#### Stored data entries:
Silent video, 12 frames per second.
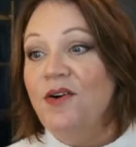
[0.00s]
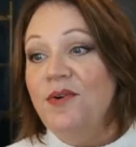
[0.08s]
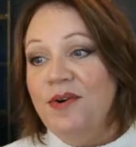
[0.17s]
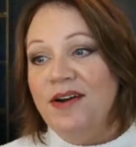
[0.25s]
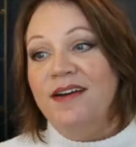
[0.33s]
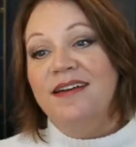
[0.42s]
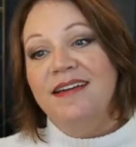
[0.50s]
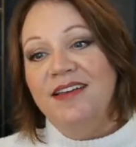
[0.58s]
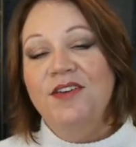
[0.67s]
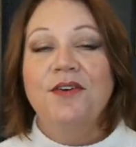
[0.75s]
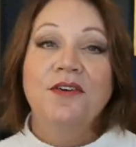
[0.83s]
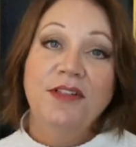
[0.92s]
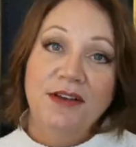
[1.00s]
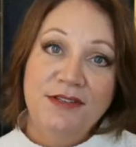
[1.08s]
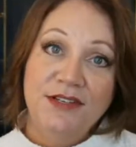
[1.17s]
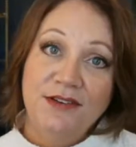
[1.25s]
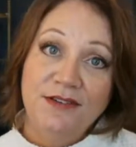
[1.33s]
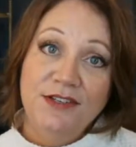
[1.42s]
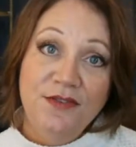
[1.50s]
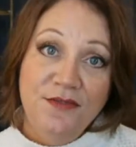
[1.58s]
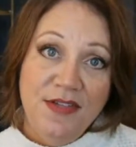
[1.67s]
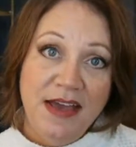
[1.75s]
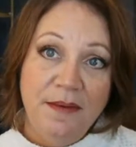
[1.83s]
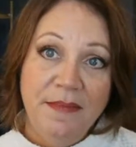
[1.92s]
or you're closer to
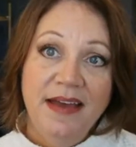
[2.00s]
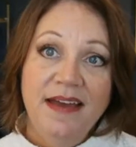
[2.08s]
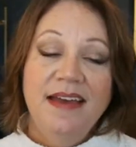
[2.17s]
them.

#### Aim of the task:
Would you write each entry out again exactly, omitting the images?

#### Solution to the problem:
Silent video, 12 frames per second.
[0.00s]
[0.08s]
[0.17s]
[0.25s]
[0.33s]
[0.42s]
[0.50s]
[0.58s]
[0.67s]
[0.75s]
[0.83s]
[0.92s]
[1.00s]
[1.08s]
[1.17s]
[1.25s]
[1.33s]
[1.42s]
[1.50s]
[1.58s]
[1.67s]
[1.75s]
[1.83s]
[1.92s]
or you're closer to
[2.00s]
[2.08s]
[2.17s]
them.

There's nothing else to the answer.